Rest in Pizza

Image of Rest In Pizza (Pizza Lovers)
Author(s): 
Release Date: 
April 24, 2011
Publisher/Imprint: 
Kensington
Pages: 
304
Reviewed by: 

“. . . a slapdash effort . . .”

One of the eternal problems with a non-professional fictional detective is how they find time to solve the mystery. They can be brilliant (Sherlock Holmes), retired (Jessica Fletcher), wealthy (Nero Wolfe), or own their own business (everybody else).

In cozy mysteries, owning a catering or craft shop is an oft repeated business for the protagonist.

Eleanor Swift grew up in and now owns her own pizzeria, A Slice of Delight, in Timber Ridge, North Carolina. So when she flips over to the CLOSED sign, she can sleuth. Her sidekick is her much married sister Maddy who runs the front of the restaurant while Eleanor cooks.

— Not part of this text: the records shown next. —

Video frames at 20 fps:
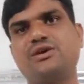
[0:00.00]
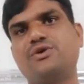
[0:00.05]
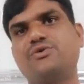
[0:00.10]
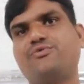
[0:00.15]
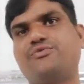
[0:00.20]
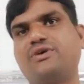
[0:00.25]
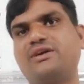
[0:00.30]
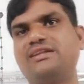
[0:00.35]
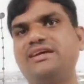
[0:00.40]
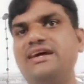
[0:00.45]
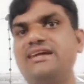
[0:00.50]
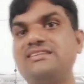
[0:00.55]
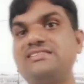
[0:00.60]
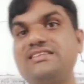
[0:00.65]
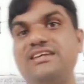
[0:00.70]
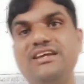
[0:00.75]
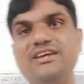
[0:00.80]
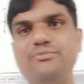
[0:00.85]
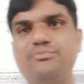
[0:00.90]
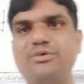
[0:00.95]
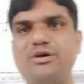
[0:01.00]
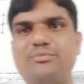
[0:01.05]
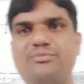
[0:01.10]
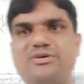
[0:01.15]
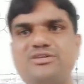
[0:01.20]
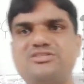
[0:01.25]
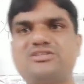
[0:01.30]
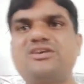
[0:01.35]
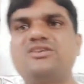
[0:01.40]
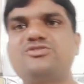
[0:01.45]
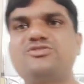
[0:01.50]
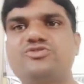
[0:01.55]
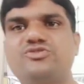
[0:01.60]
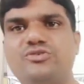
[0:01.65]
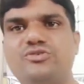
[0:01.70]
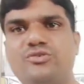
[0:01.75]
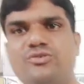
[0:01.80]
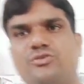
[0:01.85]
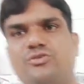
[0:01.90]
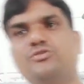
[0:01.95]
For that seeing purpose
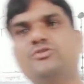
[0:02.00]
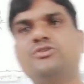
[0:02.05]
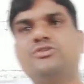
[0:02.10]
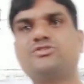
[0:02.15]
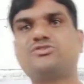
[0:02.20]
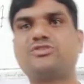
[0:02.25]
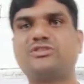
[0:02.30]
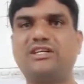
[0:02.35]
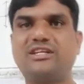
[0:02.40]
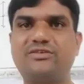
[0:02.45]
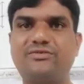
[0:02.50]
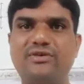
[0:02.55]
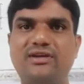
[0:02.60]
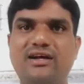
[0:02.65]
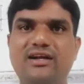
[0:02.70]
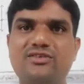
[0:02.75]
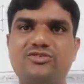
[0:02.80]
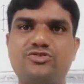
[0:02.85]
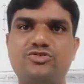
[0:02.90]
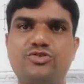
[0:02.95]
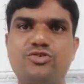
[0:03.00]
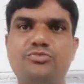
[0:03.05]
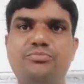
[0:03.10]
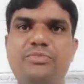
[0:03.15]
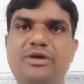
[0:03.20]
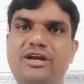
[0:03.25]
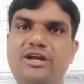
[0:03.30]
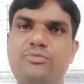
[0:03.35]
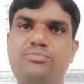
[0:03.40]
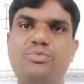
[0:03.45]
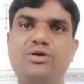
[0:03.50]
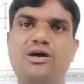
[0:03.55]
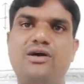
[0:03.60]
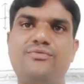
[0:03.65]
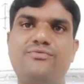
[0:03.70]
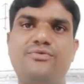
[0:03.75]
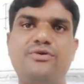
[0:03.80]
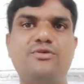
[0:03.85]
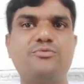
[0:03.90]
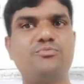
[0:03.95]
also, so that one also made up
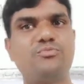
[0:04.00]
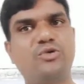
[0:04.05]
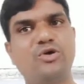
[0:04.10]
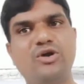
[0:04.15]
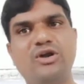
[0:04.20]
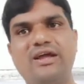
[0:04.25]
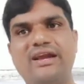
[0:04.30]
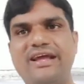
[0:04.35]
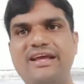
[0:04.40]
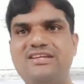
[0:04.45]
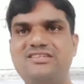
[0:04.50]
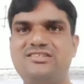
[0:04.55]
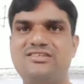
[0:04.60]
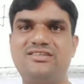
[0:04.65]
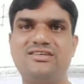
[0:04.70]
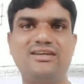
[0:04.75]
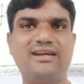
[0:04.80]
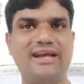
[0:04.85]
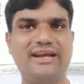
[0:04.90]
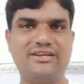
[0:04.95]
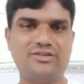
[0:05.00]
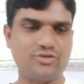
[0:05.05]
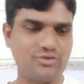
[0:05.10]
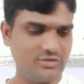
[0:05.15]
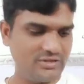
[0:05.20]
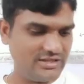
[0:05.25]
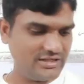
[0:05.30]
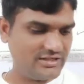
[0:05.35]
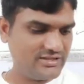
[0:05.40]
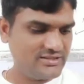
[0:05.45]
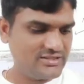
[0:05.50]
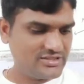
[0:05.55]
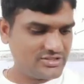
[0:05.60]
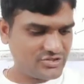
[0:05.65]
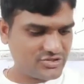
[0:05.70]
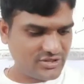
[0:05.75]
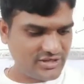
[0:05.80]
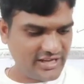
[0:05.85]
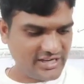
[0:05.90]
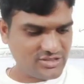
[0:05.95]
of polarized light only.
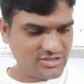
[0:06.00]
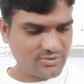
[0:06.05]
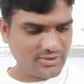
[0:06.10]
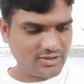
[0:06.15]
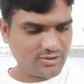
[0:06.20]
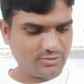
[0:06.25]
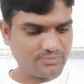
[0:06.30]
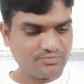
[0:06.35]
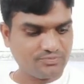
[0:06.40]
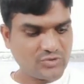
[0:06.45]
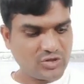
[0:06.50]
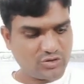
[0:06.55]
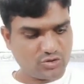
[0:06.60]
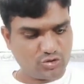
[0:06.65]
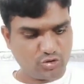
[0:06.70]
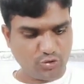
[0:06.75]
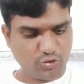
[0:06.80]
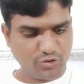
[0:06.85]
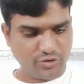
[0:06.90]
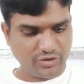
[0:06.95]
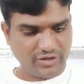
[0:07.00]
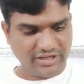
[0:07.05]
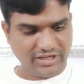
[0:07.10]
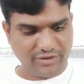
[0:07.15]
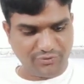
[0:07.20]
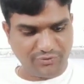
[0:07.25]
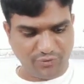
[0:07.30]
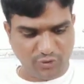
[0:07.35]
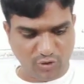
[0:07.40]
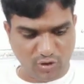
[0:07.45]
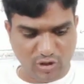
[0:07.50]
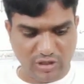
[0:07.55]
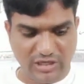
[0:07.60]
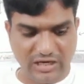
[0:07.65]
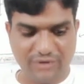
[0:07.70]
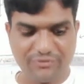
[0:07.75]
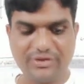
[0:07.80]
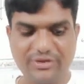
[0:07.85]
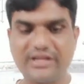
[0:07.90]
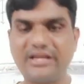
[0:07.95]
So next one, in
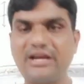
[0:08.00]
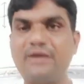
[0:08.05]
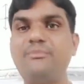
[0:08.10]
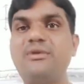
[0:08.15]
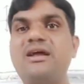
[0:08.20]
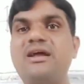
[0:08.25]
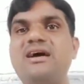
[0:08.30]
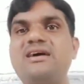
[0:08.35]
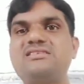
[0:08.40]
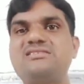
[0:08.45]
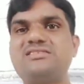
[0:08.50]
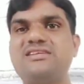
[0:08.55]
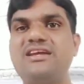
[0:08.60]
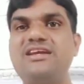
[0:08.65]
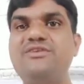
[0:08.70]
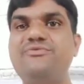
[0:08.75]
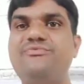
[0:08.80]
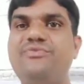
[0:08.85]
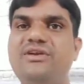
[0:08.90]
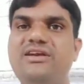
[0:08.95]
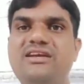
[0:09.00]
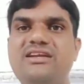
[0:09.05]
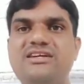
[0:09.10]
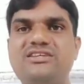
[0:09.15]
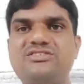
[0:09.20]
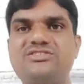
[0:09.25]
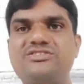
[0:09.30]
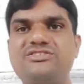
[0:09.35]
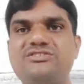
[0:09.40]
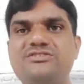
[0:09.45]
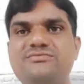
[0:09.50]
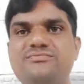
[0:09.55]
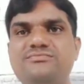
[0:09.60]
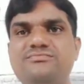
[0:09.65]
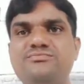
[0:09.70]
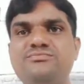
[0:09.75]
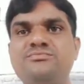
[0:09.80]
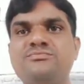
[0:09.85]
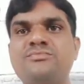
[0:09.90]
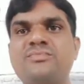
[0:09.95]
photographic cameras, in filters,
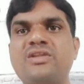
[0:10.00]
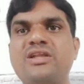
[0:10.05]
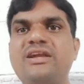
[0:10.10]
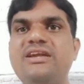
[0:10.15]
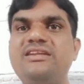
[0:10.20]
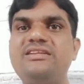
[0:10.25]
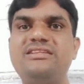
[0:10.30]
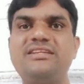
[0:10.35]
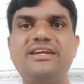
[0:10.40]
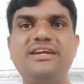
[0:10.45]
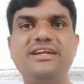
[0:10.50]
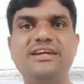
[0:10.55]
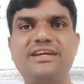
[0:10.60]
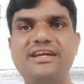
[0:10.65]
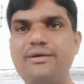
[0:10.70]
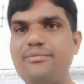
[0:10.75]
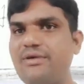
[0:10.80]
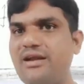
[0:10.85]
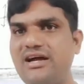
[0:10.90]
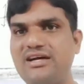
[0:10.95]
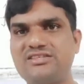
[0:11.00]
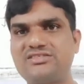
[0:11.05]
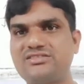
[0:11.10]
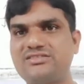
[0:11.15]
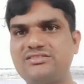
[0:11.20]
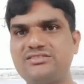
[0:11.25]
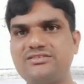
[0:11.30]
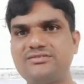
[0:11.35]
in 3D cameras,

There’s big doings in town. Obnoxious diva TV Big Time Chef—and call him Chef not Antonio Benet—is coming with his entourage to open a new bookstore and sign his latest cookbook. Why he chose this little town as a venue is a mystery—but he probably he did not make the move intending to get murdered.

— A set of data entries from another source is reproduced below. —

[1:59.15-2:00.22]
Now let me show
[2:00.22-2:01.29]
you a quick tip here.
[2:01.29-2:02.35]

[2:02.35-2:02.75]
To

This cozy is charmingly written, but the plot has some major holes, surprising as it is written by Chris Cavender, the pseudonym for an Agatha Award Nominated Author who has appeared on the Independent Mystery Booksellers Association national bestseller list multiple times.

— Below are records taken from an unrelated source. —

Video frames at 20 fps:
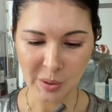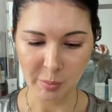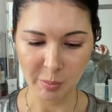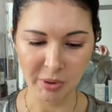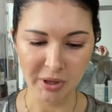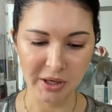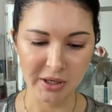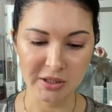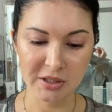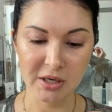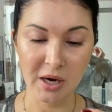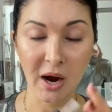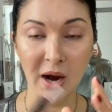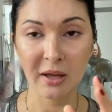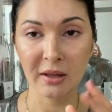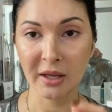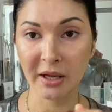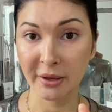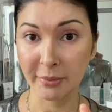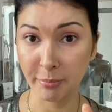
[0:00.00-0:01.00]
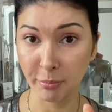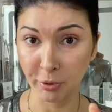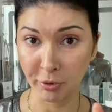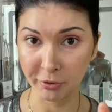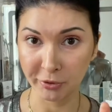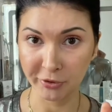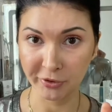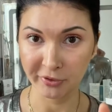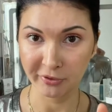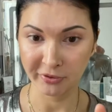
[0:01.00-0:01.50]
but I like
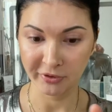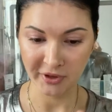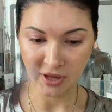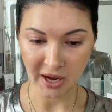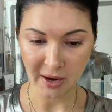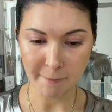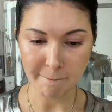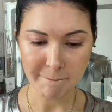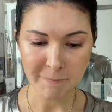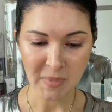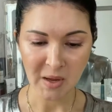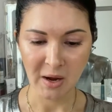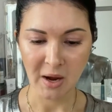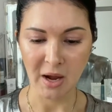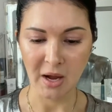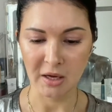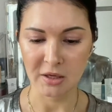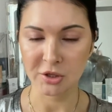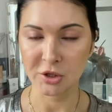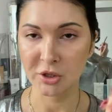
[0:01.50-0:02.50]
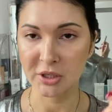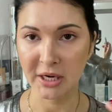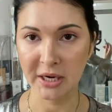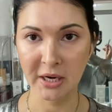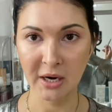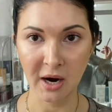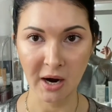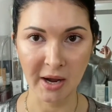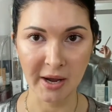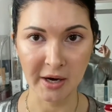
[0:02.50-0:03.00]
both of them. And
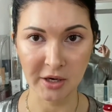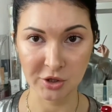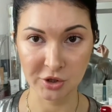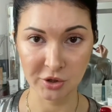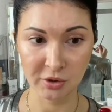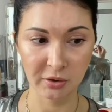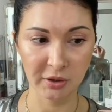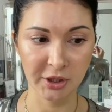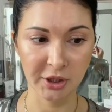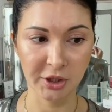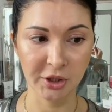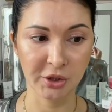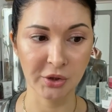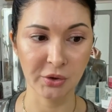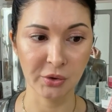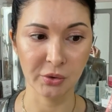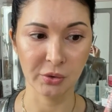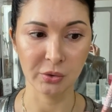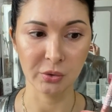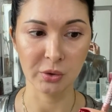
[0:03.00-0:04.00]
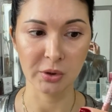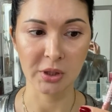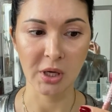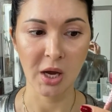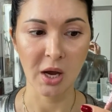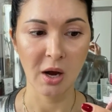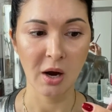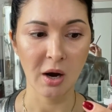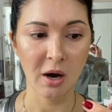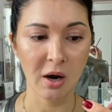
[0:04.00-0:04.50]
today I actually use
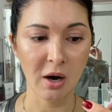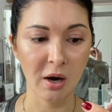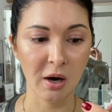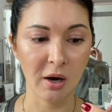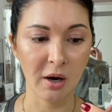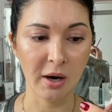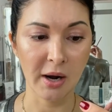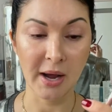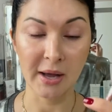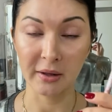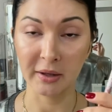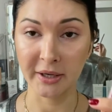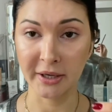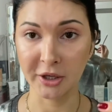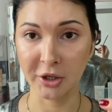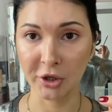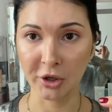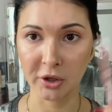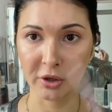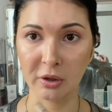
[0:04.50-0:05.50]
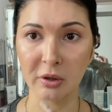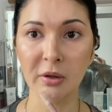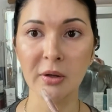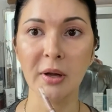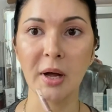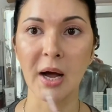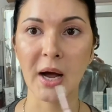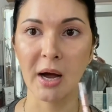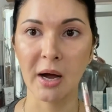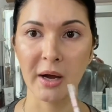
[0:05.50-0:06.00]
LA
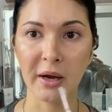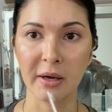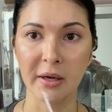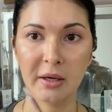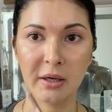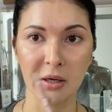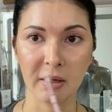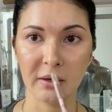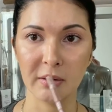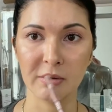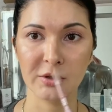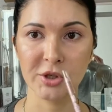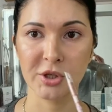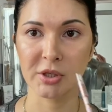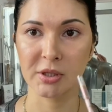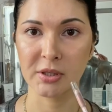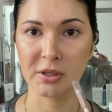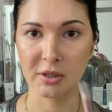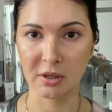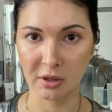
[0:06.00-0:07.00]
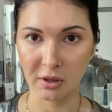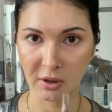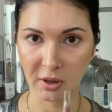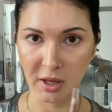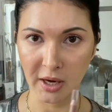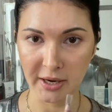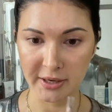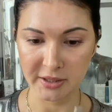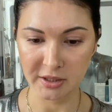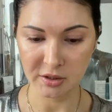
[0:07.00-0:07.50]
Girl. I just
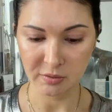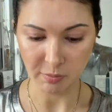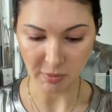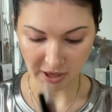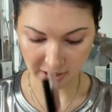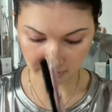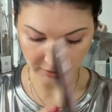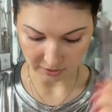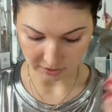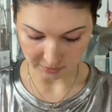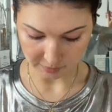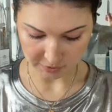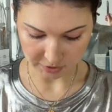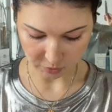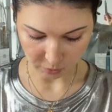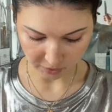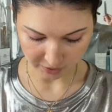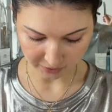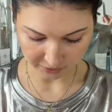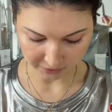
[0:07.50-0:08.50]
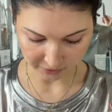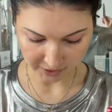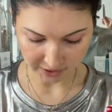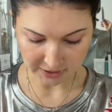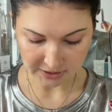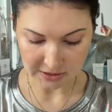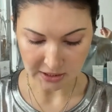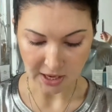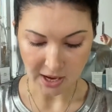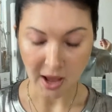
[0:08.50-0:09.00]
lined my lips with
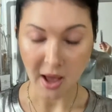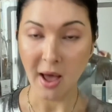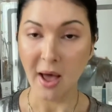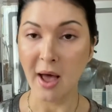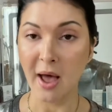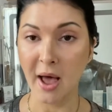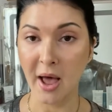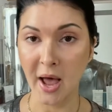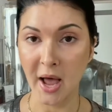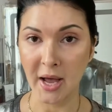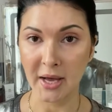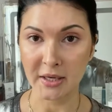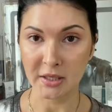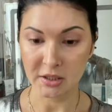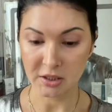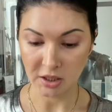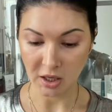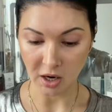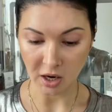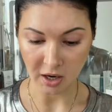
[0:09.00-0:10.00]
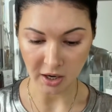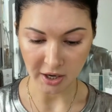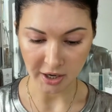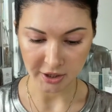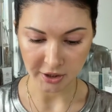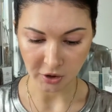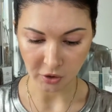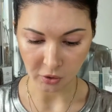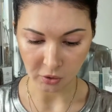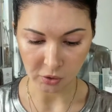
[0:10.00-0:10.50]
it. And
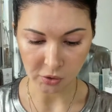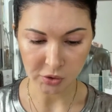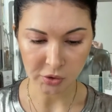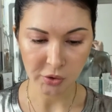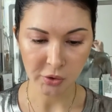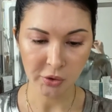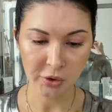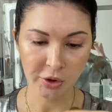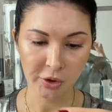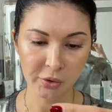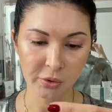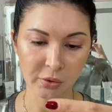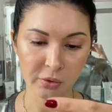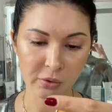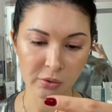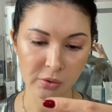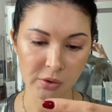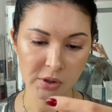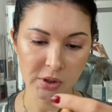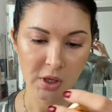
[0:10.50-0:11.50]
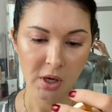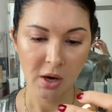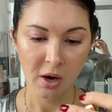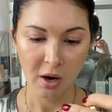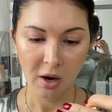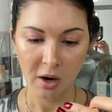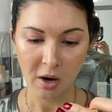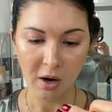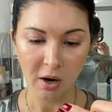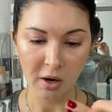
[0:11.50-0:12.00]
I also use
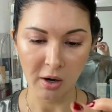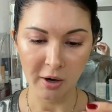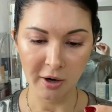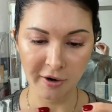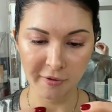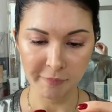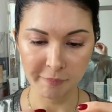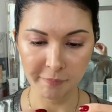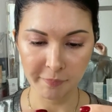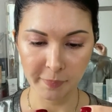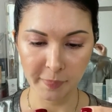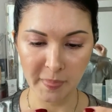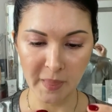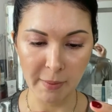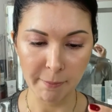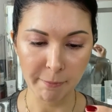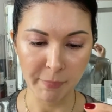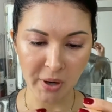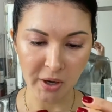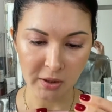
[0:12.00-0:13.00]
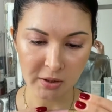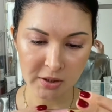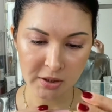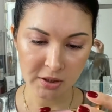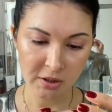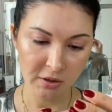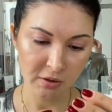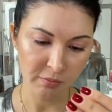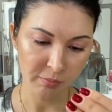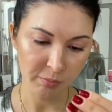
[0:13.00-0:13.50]

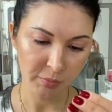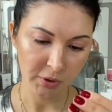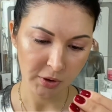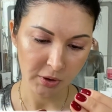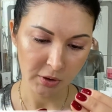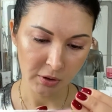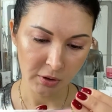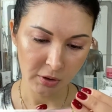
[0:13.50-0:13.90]
Buxom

Eleanor is a youngish widow dipping her big toe back into the dating pool and has a history with the police chief—they dated in high school—but one still has to wonder about a town where the restaurant owner gives the police chief tips about how to solve crimes.

America is ghoulish, but would you want to go eat in a place in which a dead body was found 24 hours earlier?

Weak alibis (and their destruction) add to the sense of a slapdash effort by the author.